- Demandaba apoyo internacional y doméstico a la intervención
Mike PeacockReuters
LONDRES.- El primer ministro británico, Tony Blair, sufrió el lunes su golpe político más fuerte en relación a la crisis de Irak por la renuncia de un ministro de su gabinete en protesta a su posición en favor de la guerra.
“Lamentablemente hoy he renunciado al gabinete”, dijo en un comunicado el líder del gobierno británico en el Parlamento y ex secretario del Exterior, Robin Cook.
“No puedo aceptar una responsabilidad colectiva por la decisión de comprometer a Gran Bretaña a una acción militar en Irak sin el acuerdo internacional ni el apoyo doméstico”, dijo Cook.
La política de apoyo a Estados Unidos de Blair ha dejado al líder del centrista Partido Laborista enfrentado con gran parte de sus partidarios en su peor crisis desde que asumió el poder en 1997.
Cook, quien previamente ha dicho que no apoyaría una guerra que no contara con la autorización de las Naciones Unidas, renunció antes de una reunión de emergencia del gabinete.

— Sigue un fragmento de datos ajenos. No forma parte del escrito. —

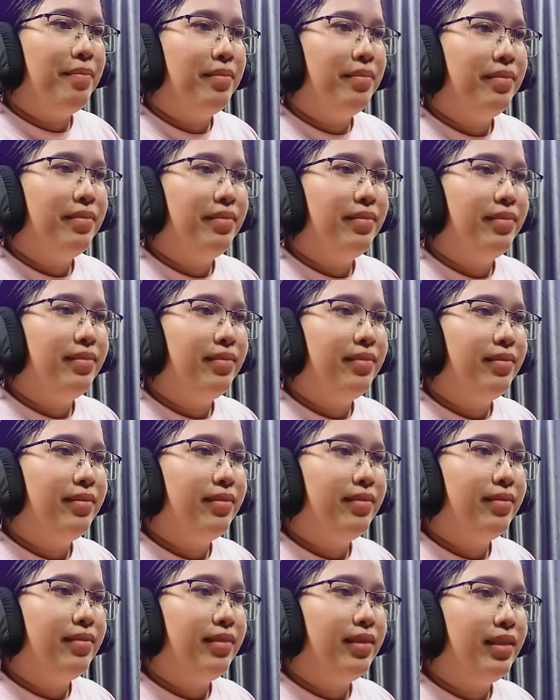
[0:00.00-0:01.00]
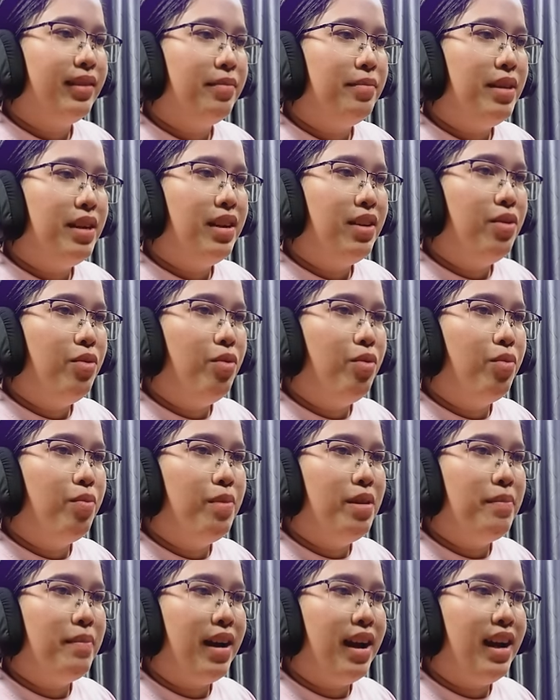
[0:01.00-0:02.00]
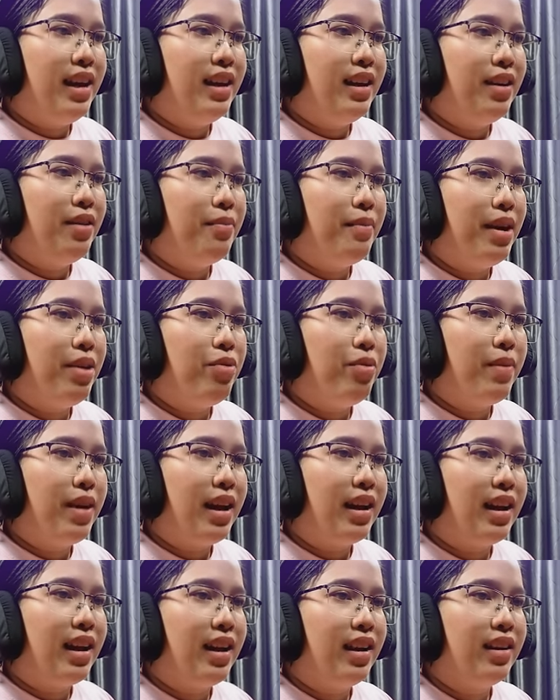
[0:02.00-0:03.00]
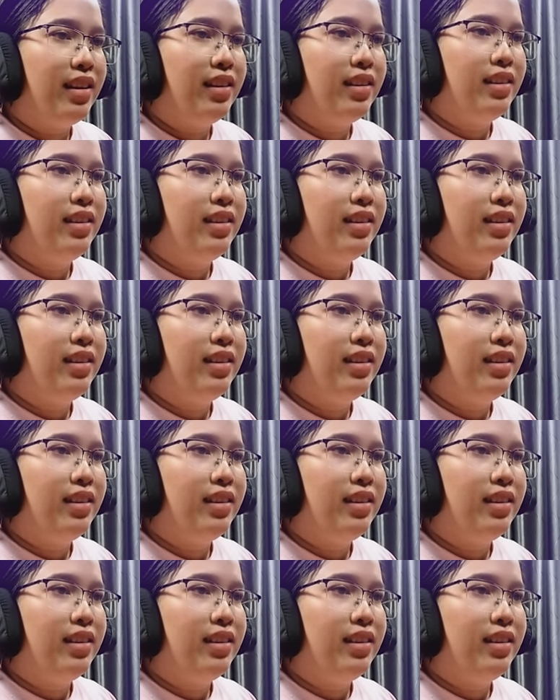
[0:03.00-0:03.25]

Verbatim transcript: เก็บมีกระดูกมีไม้เอาไม้รวมกันค่ะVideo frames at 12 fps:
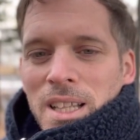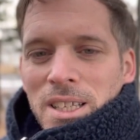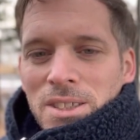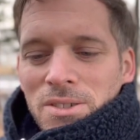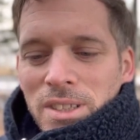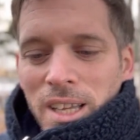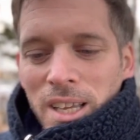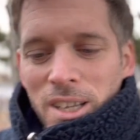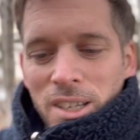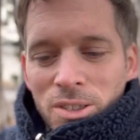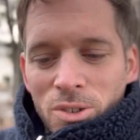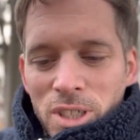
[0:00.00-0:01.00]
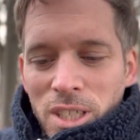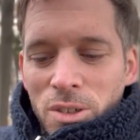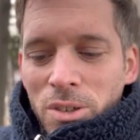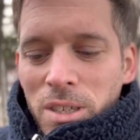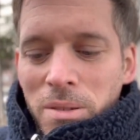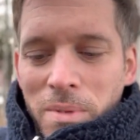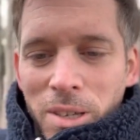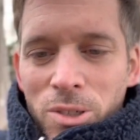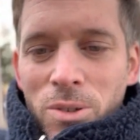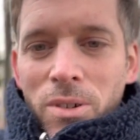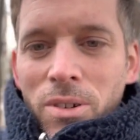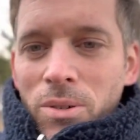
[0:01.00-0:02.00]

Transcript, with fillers: ですので少し雪見ましょ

Otra ministra que amenazó con renunciar, la Secretaria de Desarrollo Internacional, Clare Short, dijo a periodistas que más tarde durante el día presentaría un comunicado mientras seguía analizando su posición al respecto. Más allá de ellos dos, se cree que Blair cuenta con el apoyo del resto del gabinete.
Afectada por los problemas políticos de Blair, la libra esterlina británica había caído en la tarde a su cotización más baja en tres meses contra el dólar estadounidense, por debajo de 1.57 dólares.